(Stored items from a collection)
###
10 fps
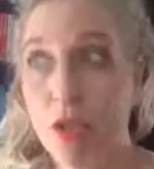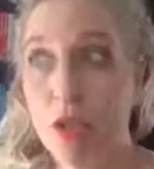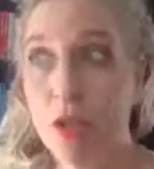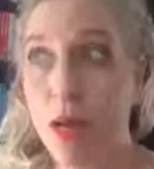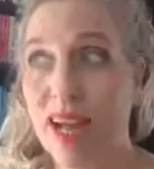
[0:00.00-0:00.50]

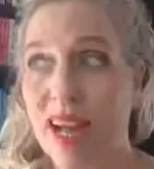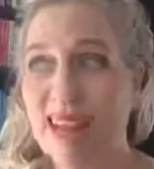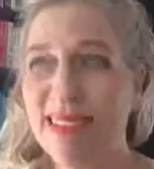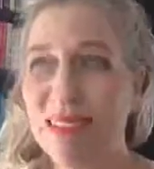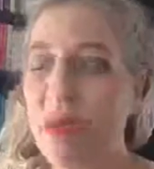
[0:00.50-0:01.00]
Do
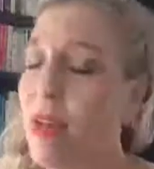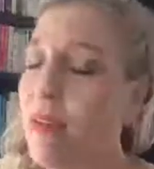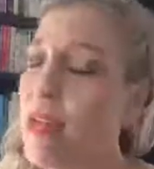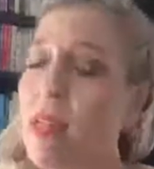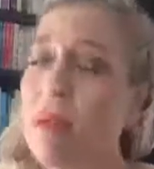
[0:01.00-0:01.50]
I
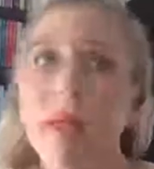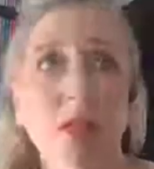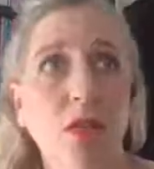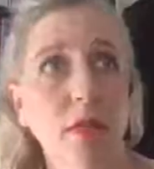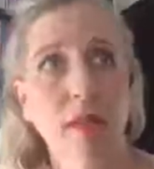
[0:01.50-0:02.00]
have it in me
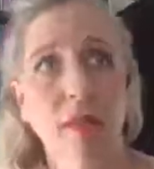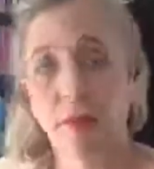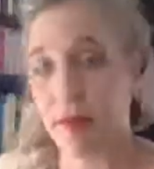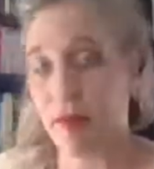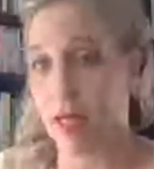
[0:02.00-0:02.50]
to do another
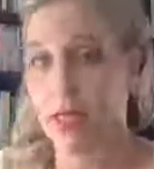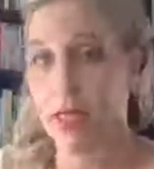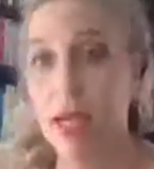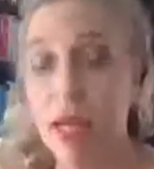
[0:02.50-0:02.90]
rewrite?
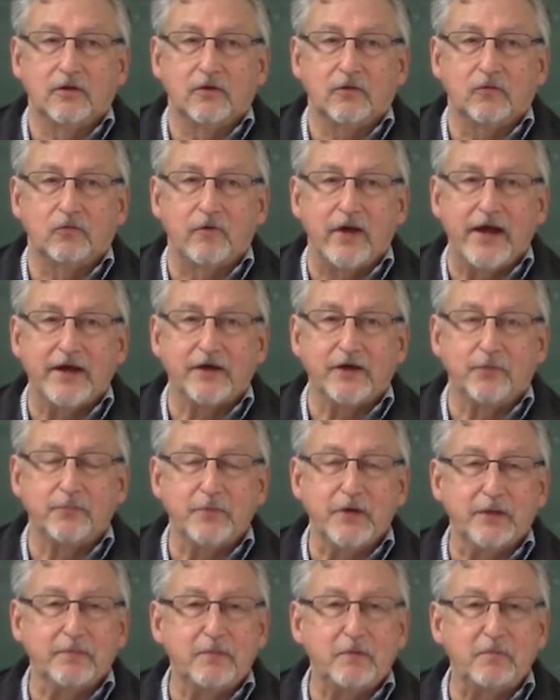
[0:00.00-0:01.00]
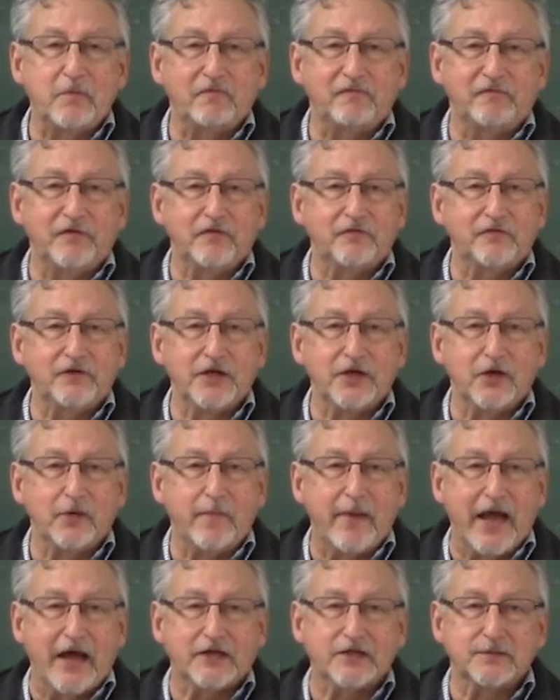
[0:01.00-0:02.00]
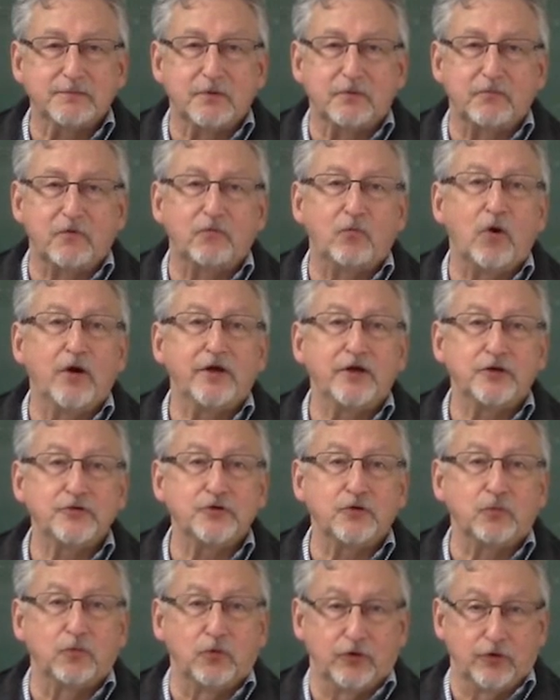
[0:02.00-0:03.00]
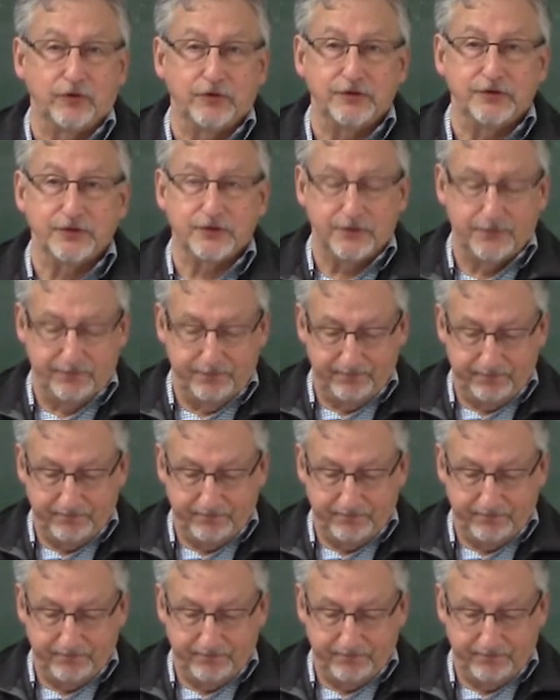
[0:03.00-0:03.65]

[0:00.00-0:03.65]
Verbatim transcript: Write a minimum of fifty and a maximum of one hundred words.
###
=== Work item ===
Your reply should give again exactly the lines from the one with "[0:02.00-0:03.00]" through the last line of the data, with both ends included and pictures left out.

=== Answer to this exercise ===
[0:02.00-0:03.00]
[0:03.00-0:03.65]

[0:00.00-0:03.65]
Verbatim transcript: Write a minimum of fifty and a maximum of one hundred words.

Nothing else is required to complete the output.